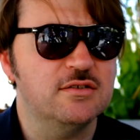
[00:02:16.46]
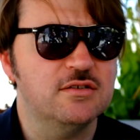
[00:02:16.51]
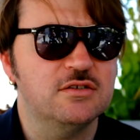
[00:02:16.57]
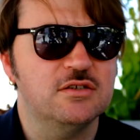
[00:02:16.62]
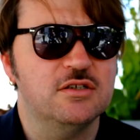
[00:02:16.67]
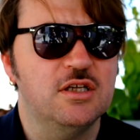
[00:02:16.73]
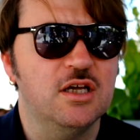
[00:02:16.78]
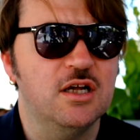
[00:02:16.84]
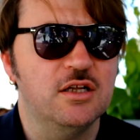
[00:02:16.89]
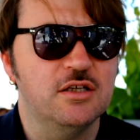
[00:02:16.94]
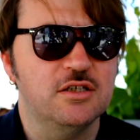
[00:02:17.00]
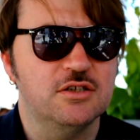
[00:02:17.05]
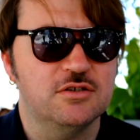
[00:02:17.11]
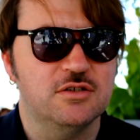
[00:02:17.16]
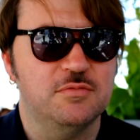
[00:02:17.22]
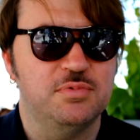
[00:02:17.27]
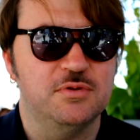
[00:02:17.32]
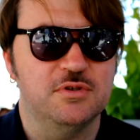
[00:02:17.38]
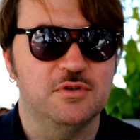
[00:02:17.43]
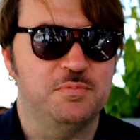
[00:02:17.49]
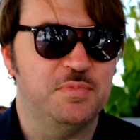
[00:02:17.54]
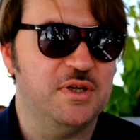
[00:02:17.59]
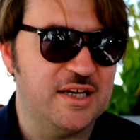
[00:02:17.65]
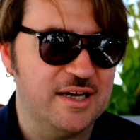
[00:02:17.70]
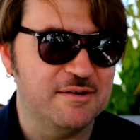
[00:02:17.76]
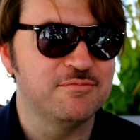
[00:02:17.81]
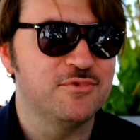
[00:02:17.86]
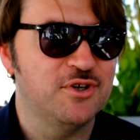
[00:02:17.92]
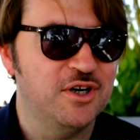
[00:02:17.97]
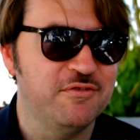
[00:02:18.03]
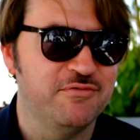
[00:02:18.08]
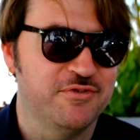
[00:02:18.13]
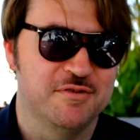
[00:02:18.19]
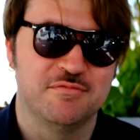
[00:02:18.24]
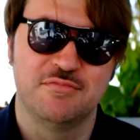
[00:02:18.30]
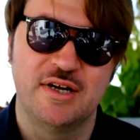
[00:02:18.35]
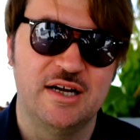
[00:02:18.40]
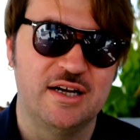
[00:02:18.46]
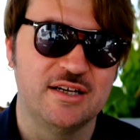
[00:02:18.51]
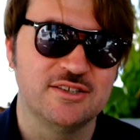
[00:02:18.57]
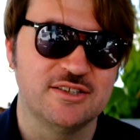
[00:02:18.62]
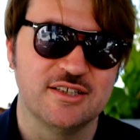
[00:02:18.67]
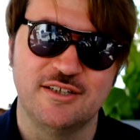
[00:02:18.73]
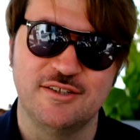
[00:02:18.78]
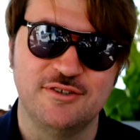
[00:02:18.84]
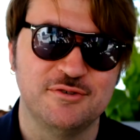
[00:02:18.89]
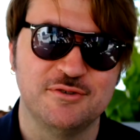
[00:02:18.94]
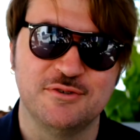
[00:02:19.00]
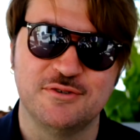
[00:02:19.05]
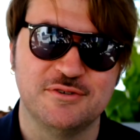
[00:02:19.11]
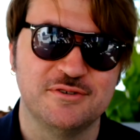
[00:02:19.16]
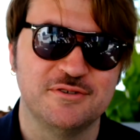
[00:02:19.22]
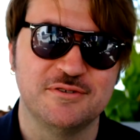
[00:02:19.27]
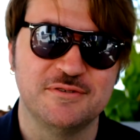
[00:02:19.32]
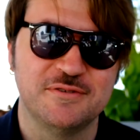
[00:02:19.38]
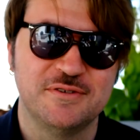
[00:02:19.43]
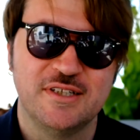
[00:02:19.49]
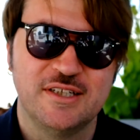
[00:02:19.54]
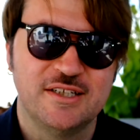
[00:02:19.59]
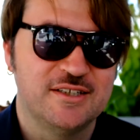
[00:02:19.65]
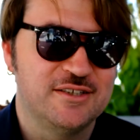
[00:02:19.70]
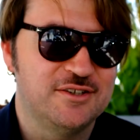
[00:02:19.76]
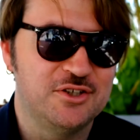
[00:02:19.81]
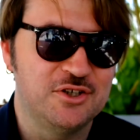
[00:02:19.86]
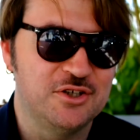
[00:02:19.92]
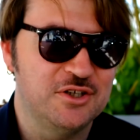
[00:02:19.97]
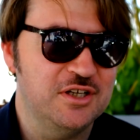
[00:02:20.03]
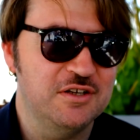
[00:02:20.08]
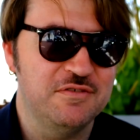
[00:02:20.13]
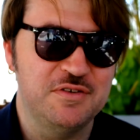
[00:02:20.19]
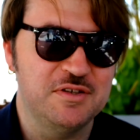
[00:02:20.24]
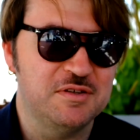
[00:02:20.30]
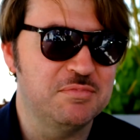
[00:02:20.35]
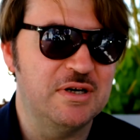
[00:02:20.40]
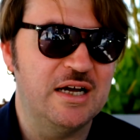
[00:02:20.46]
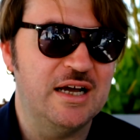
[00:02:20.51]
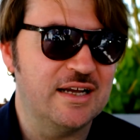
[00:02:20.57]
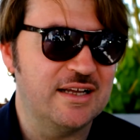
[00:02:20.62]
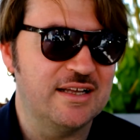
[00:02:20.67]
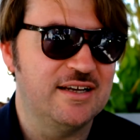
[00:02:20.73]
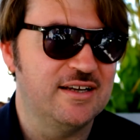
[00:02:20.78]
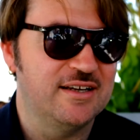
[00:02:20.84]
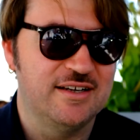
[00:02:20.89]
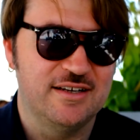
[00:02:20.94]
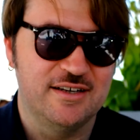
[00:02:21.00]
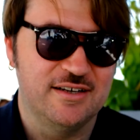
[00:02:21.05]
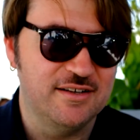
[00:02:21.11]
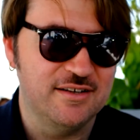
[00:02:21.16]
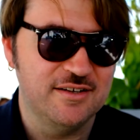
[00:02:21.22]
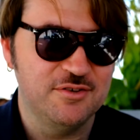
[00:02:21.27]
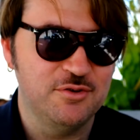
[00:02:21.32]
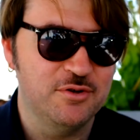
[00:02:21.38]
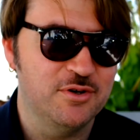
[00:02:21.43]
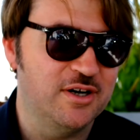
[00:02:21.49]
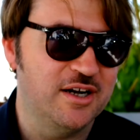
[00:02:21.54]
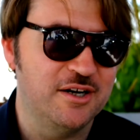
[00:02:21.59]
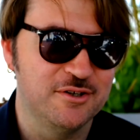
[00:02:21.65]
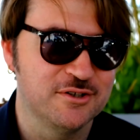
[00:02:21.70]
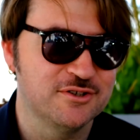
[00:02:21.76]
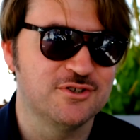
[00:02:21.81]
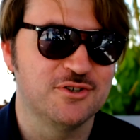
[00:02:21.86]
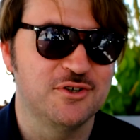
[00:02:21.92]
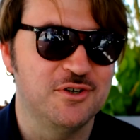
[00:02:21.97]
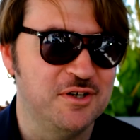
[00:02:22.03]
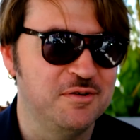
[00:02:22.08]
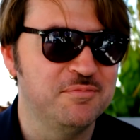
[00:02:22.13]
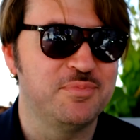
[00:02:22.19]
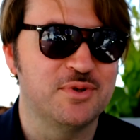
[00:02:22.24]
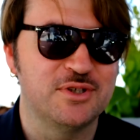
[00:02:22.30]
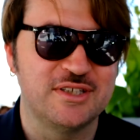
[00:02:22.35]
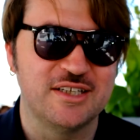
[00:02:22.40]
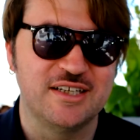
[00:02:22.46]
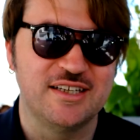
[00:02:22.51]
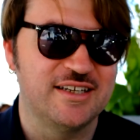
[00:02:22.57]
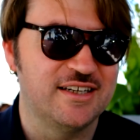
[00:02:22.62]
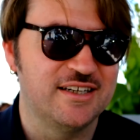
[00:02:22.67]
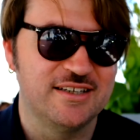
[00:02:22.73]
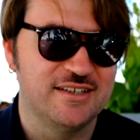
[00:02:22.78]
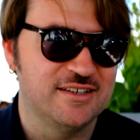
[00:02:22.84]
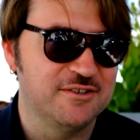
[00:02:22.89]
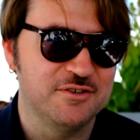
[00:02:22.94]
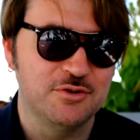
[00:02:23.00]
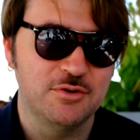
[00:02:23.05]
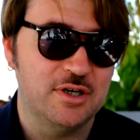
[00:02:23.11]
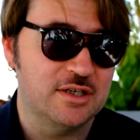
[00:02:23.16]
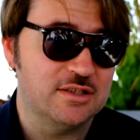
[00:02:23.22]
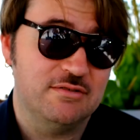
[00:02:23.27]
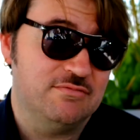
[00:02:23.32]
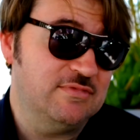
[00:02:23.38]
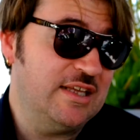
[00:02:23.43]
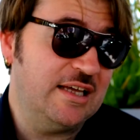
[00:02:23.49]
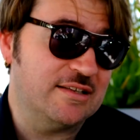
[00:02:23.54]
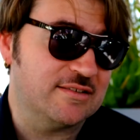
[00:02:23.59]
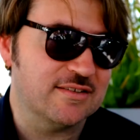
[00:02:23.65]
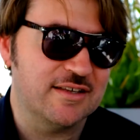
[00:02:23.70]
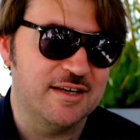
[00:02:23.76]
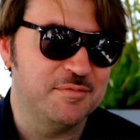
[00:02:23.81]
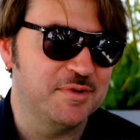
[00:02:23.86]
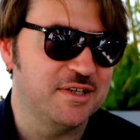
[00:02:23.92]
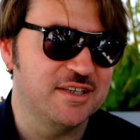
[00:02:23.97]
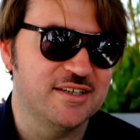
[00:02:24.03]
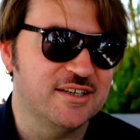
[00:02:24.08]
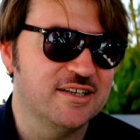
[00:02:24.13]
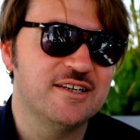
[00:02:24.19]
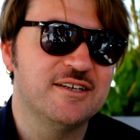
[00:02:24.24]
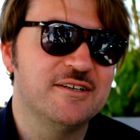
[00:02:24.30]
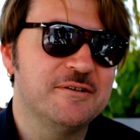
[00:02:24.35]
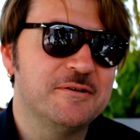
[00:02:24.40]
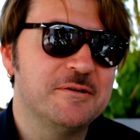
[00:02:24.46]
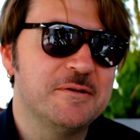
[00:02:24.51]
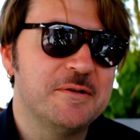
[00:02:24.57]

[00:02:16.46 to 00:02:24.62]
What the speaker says: it's in English, if you pick up money from banks and you don't give it back, you are also impotent and you are dead. I mean,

....

Brief:
Leave out all pictures and extract exactly the lines from the line with "[00:02:23.27]" through the end of the material.

Completed task:
[00:02:23.27]
[00:02:23.32]
[00:02:23.38]
[00:02:23.43]
[00:02:23.49]
[00:02:23.54]
[00:02:23.59]
[00:02:23.65]
[00:02:23.70]
[00:02:23.76]
[00:02:23.81]
[00:02:23.86]
[00:02:23.92]
[00:02:23.97]
[00:02:24.03]
[00:02:24.08]
[00:02:24.13]
[00:02:24.19]
[00:02:24.24]
[00:02:24.30]
[00:02:24.35]
[00:02:24.40]
[00:02:24.46]
[00:02:24.51]
[00:02:24.57]

[00:02:16.46 to 00:02:24.62]
What the speaker says: it's in English, if you pick up money from banks and you don't give it back, you are also impotent and you are dead. I mean,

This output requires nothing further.